SpaceX has signed the world’s first private passenger to fly around the Moon aboard our BFR launch vehicle—an important step toward enabling access for everyday people who dream of traveling to space. Find out who’s flying and why on Monday, September 17. pic.twitter.com/64z4rygYhk

— SpaceX (@SpaceX) September 14, 2018

Other space tourists include South African entrepreneur Mark Shuttleworth, who traveled into space back in 2002. Businessman and poker player Guy Laliberté became Canada's first space tourist in 2009.

SpaceX isn't the first company to dabble in space tourism.
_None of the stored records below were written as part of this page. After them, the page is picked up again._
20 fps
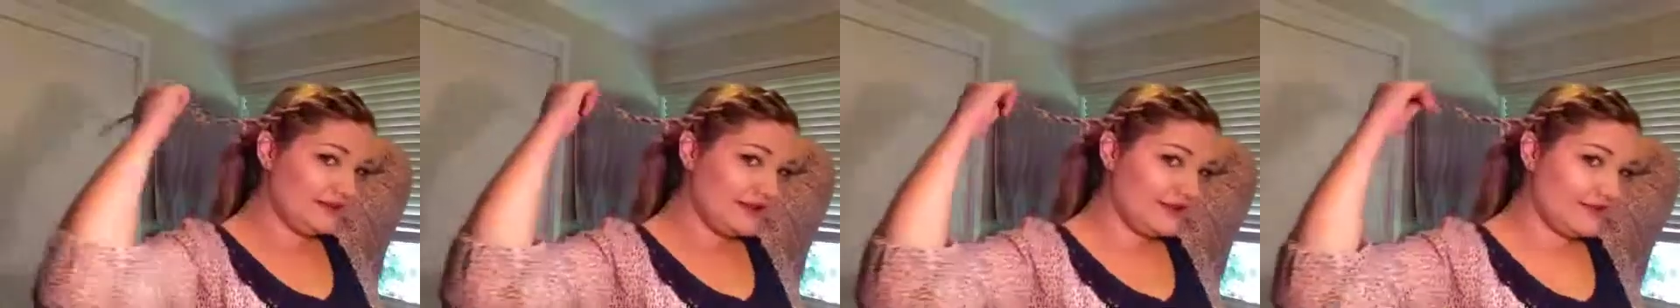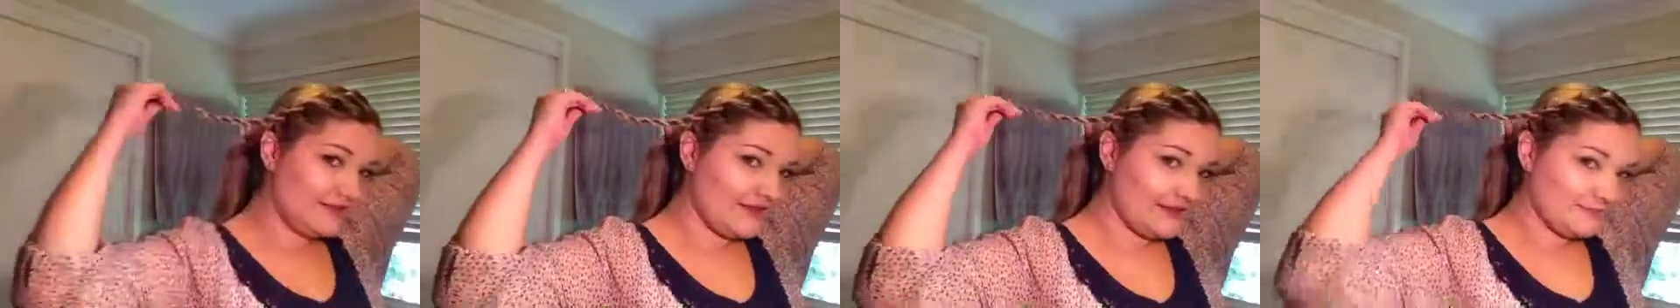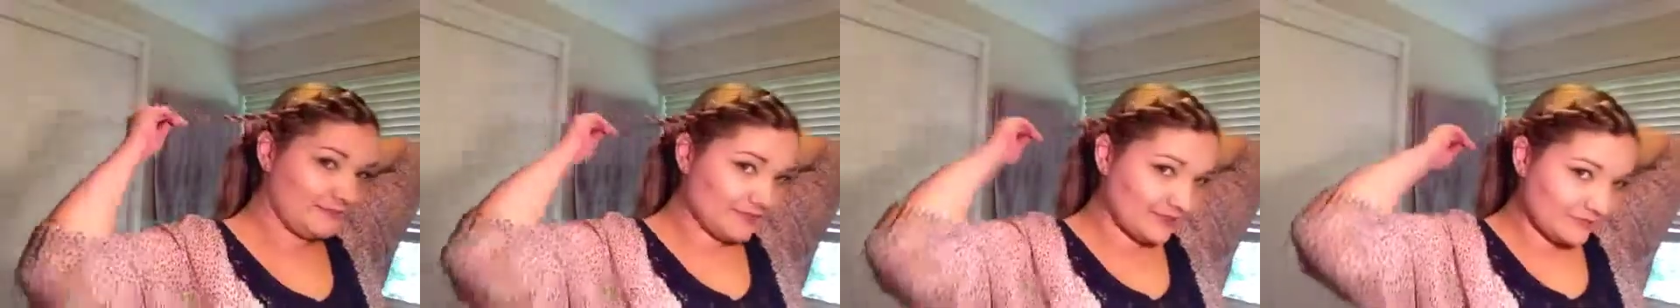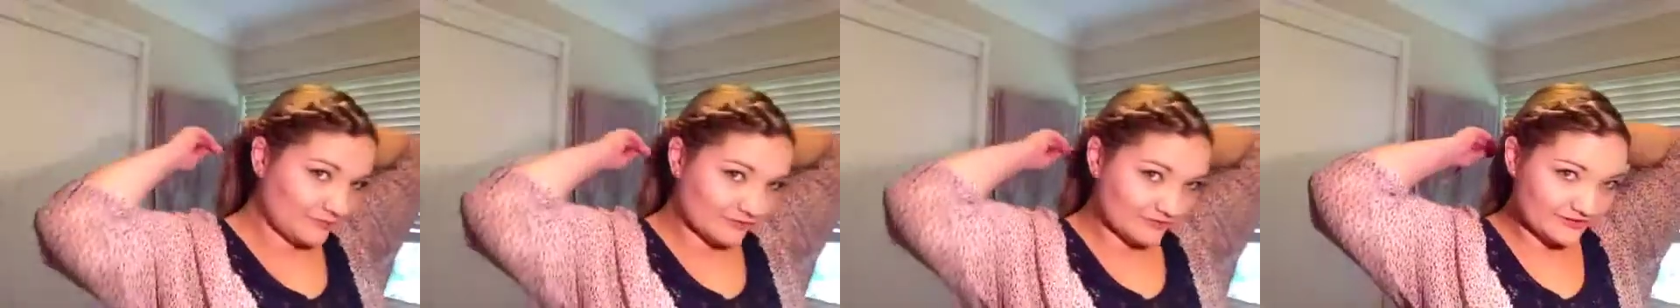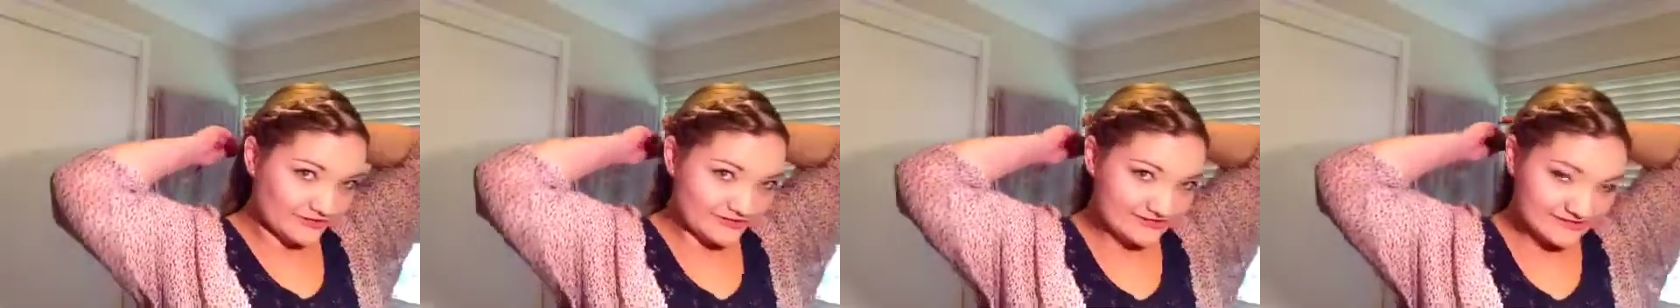and then I'm going to
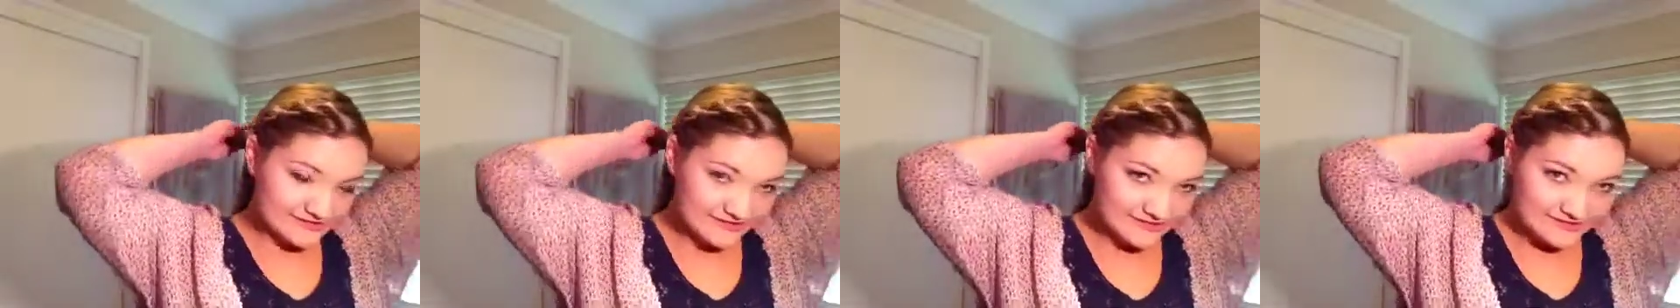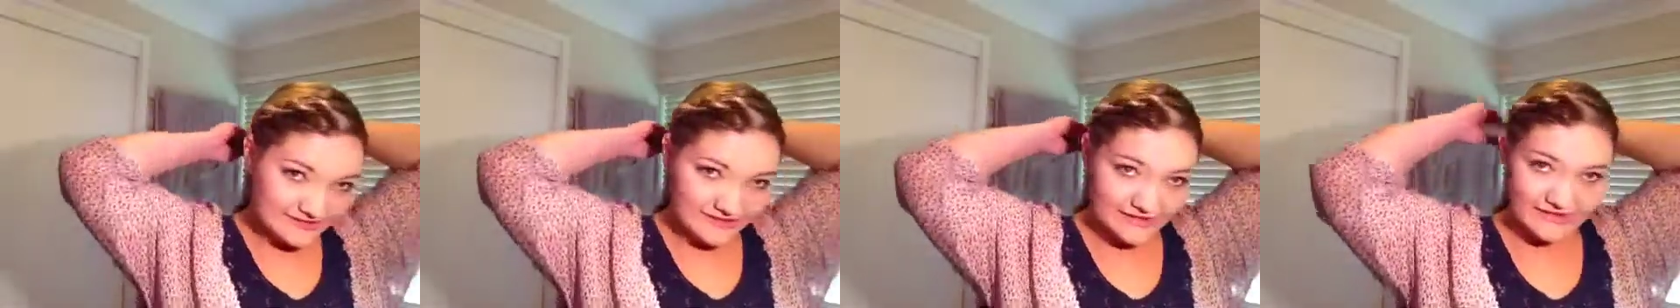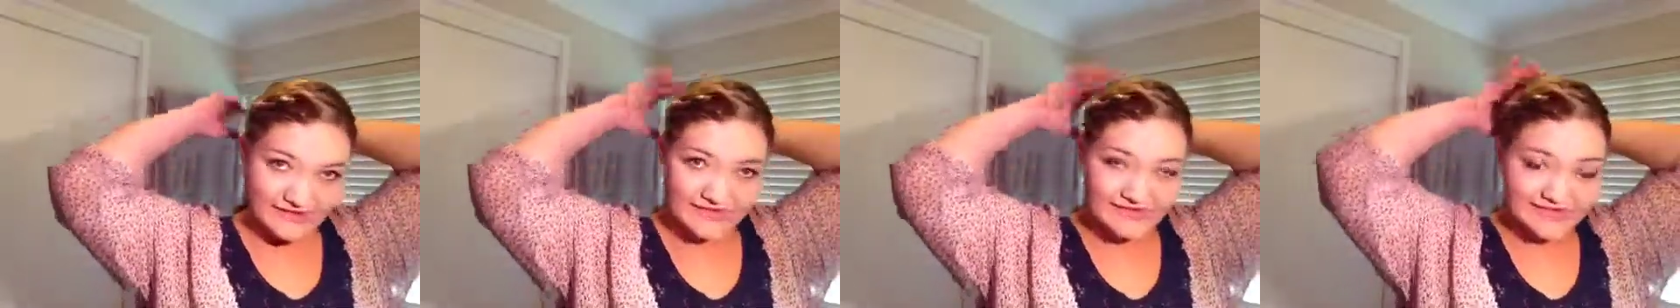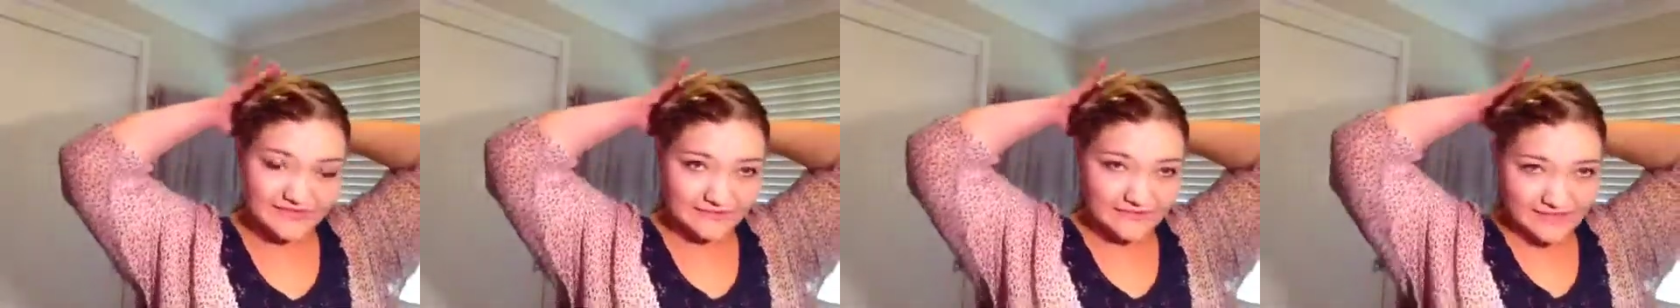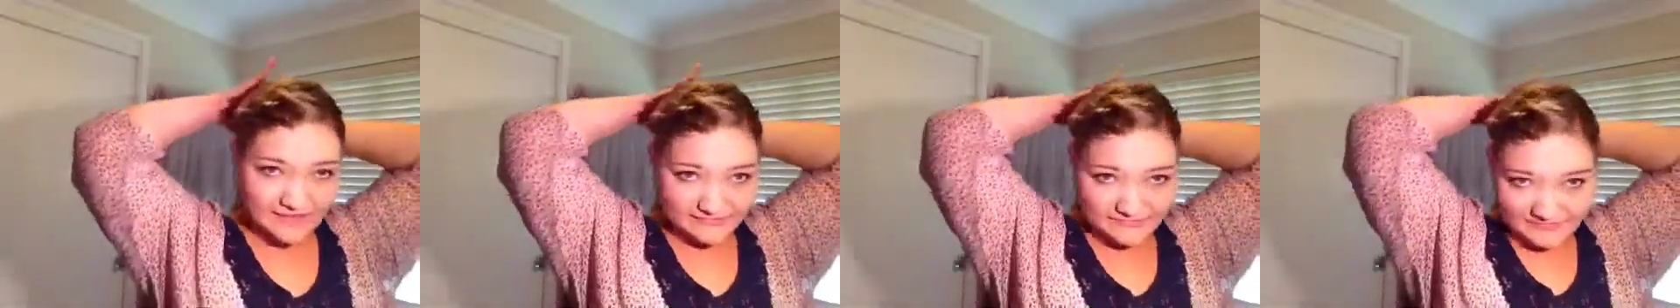put this
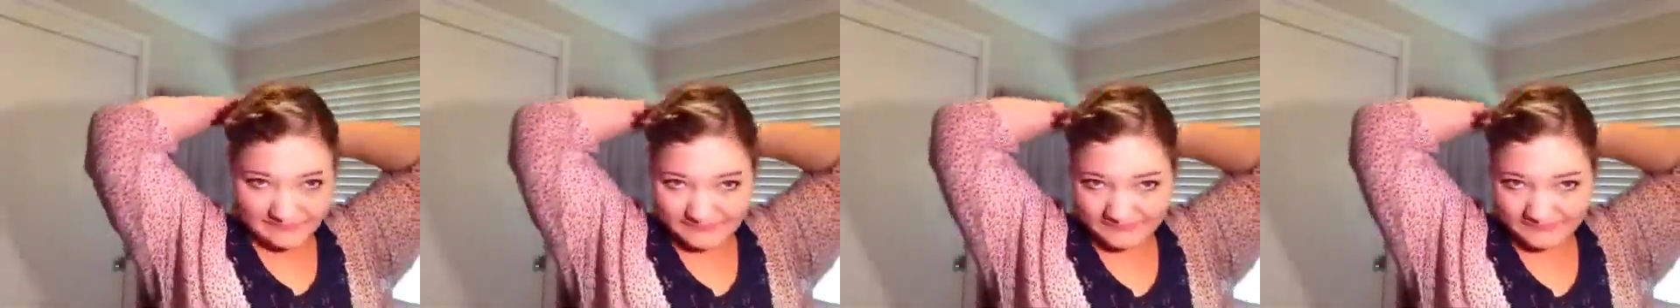into it.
British businessman Richard Branson's Virgin Galactic plans to take passengers on suborbital spaceflights, but was hit by a deadly accident back in 2014. Co-pilot Michael Alsbury was killed and pilot Peter Siebold seriously injured when the company's VSS Enterprise vehicle crashed in the Mojave Desert, California, during a test flight.

In October 2017, after more than a decade of development and delays, Branson said his company hoped to take a traveler—himself—into space just a few months later, Business Insider reported. But almost a year since the statement—made at the Nordic Business Forum in Helsinki—the company has yet to carry passengers.

Virgin Galactic, however, recently announced one of its vehicles had traveled at more than twice the speed of sound.

SpaceX's mystery passenger is set to fly on the company's Big Falcon Rocket, informally known as the Big F*****g Rocket. This super-heavy lift vehicle is intended to travel as far as Mars, eventually. Musk told SXSW audiences in March that the first prototype was under construction, SpaceNews reported at the time.

The company called its latest move "an important step toward enabling access for everyday people who dream of traveling to space."